The Gaelic world was a caste based society, having five main groupings of people; the flaith or aire the nobility, the bo-aire who were non-noble freemen with property, the ceiles or free tenants who were also called aithech included, trades and crafts-persons and anybody without property, the feine or farmers and agricultural workers (who may or may not have owned property), and the last group were slaves. Within the context of the Senchus Mor and Brehon law individuals were considered either aurrad or having acceptable legal standing within the tribal boundaries, or deorad which indicated a status as an outsider with no legal recourse whatsoever. An individual born into any one of these classes might expect to follow in the training, education and work of their family, the children of a farmer would learn the skills of herding, milking, ploughing and harvesting, a child of the nobility would be tutored in swordsmanship, horse-riding, and aristocratic pursuits. There were no restrictions placed on the potential of any young person, indeed it could be said that even the shepherd could one day become a king, neither was there a precise distinction between masculine and feminine vocations; Celtic society honored all and history informs us that many noble women assumed the mantle of leadership, became famed warriors and kindled the hearth of the home. Many men respected for the beauty and elegance of their poetry and arts, as weavers and herbalists. What was more important in the Celtic mind was the realization of a deeper and more profound sense of the sacred in their work, the attention to details, and a successful completion to any commission.

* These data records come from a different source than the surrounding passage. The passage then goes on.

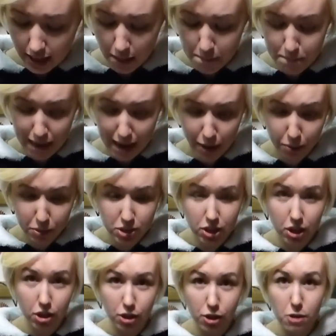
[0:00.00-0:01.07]
about
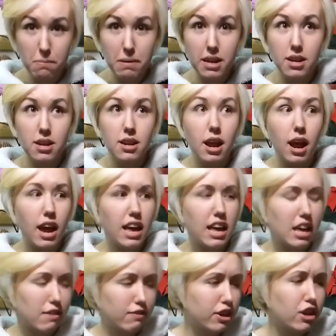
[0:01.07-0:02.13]
human
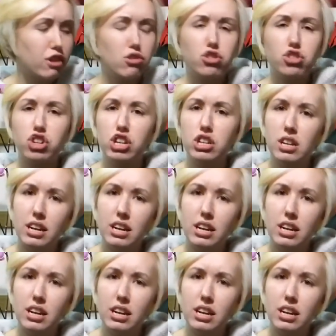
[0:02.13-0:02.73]
evolution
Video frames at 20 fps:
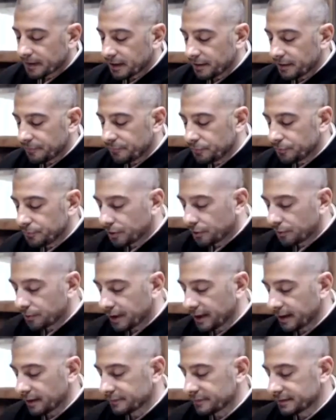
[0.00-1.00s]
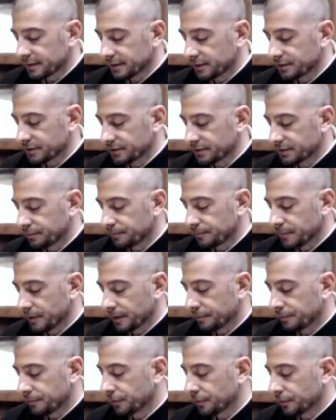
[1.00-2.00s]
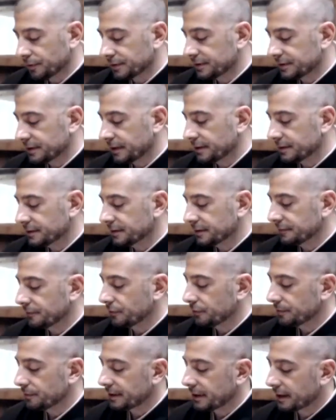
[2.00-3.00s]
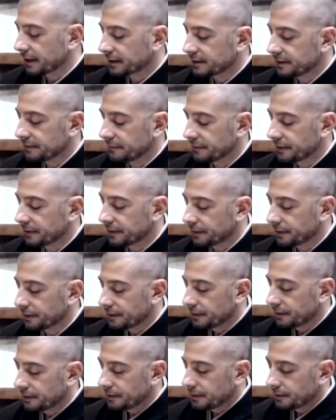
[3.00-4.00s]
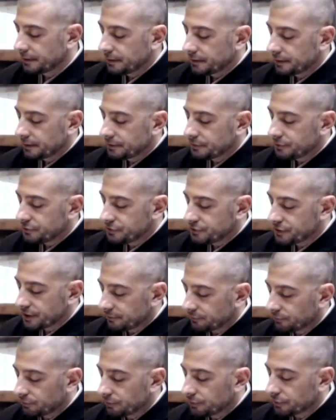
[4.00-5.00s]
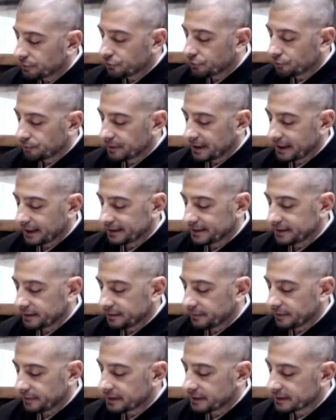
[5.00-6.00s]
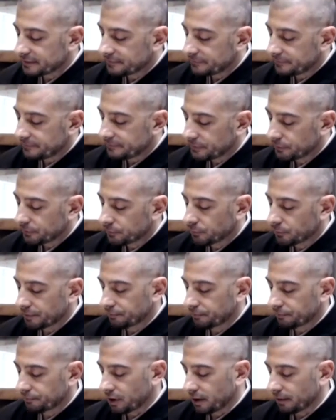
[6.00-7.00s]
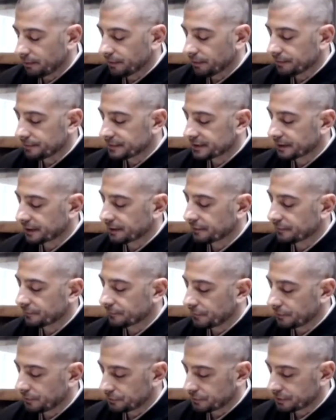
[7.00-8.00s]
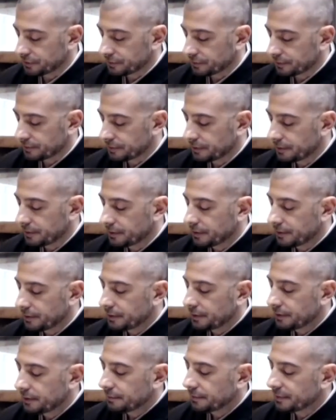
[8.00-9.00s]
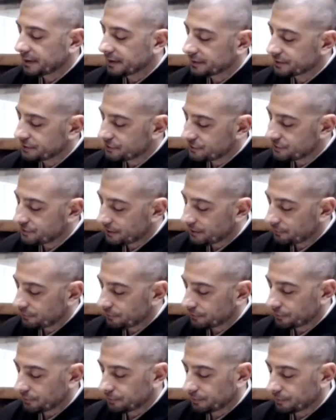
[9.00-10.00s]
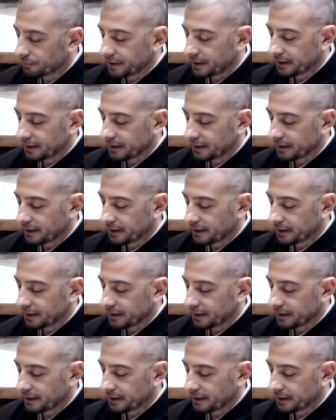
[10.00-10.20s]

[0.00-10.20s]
If you don't have such a pure sense of human activity, general human activity is filled with problems and confusion, because general human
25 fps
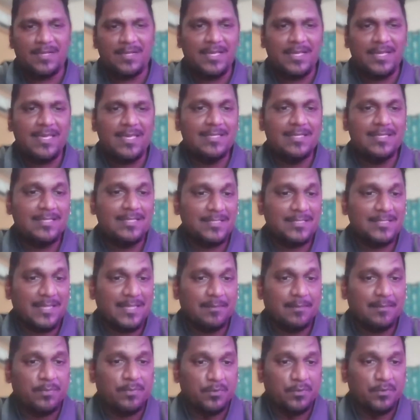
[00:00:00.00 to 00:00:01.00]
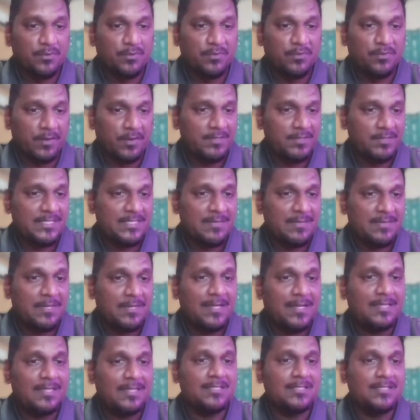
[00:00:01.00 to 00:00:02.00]
cases that prove very
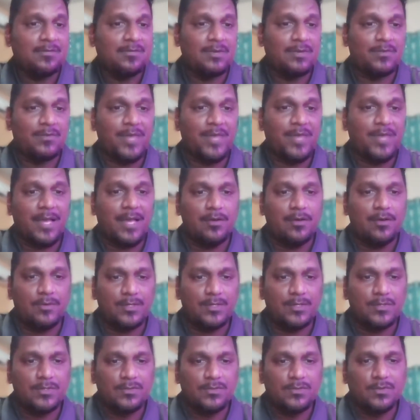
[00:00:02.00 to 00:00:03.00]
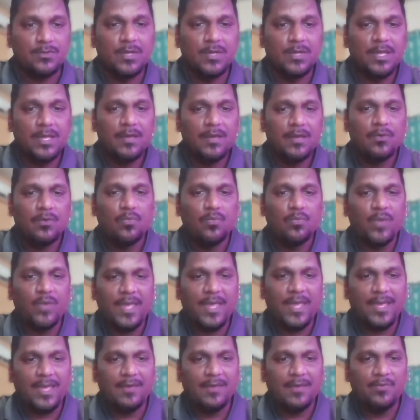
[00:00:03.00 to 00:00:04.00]
similarly to what we are going through,
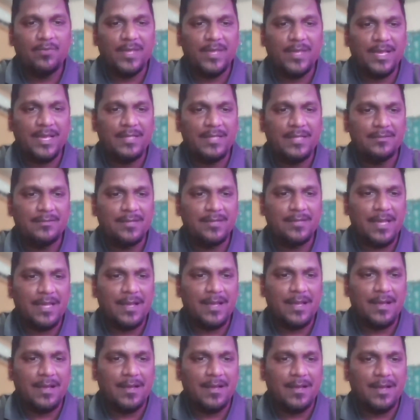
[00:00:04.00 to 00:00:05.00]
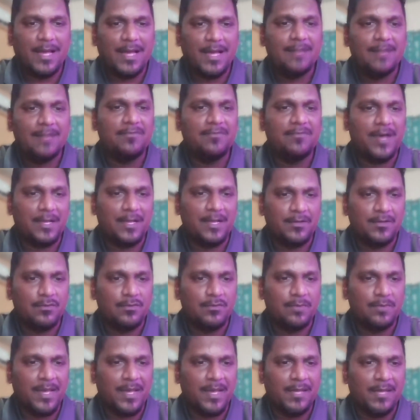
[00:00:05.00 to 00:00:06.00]
where we can add
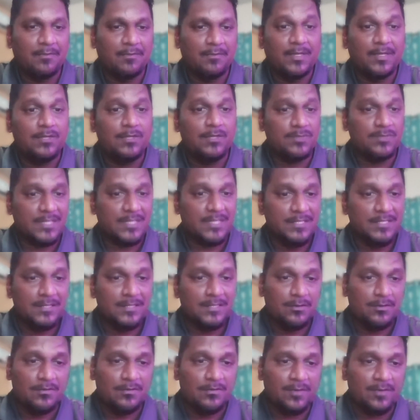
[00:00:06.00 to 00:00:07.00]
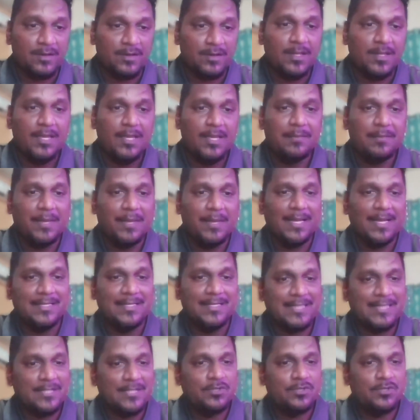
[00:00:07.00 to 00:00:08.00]
value by reducing turnover, by,
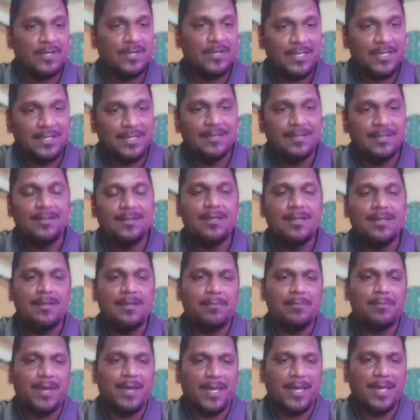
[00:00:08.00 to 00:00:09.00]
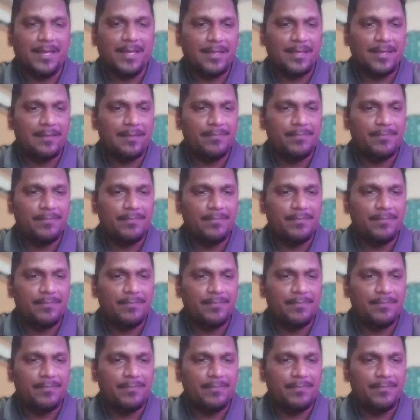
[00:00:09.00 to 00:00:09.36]
let's say, training, by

The spiral of life continues with the accomplishment of a craft, and steps forward to a blending of the opposites. At about the age of twenty-five a young couple would join together, perhaps finding their anam-chara or ‘soul-mate’ in the dances of fertility at the annual festival of Beltaine. A marriage commitment is seen not as a simple contract between a man and a woman, but a union of souls within the cosmos, both of whom become the pillar of nobility at the center, with this modern adaptation of a traditional Gaelic ceremony:
We are here today to witness the blending and weaving together of _____________ and _____________. We come together in this circle of companionship, in this wheel of the seasons of life to share this experience and we will welcome the four sacred spirits of the earth to witness this marriage of souls.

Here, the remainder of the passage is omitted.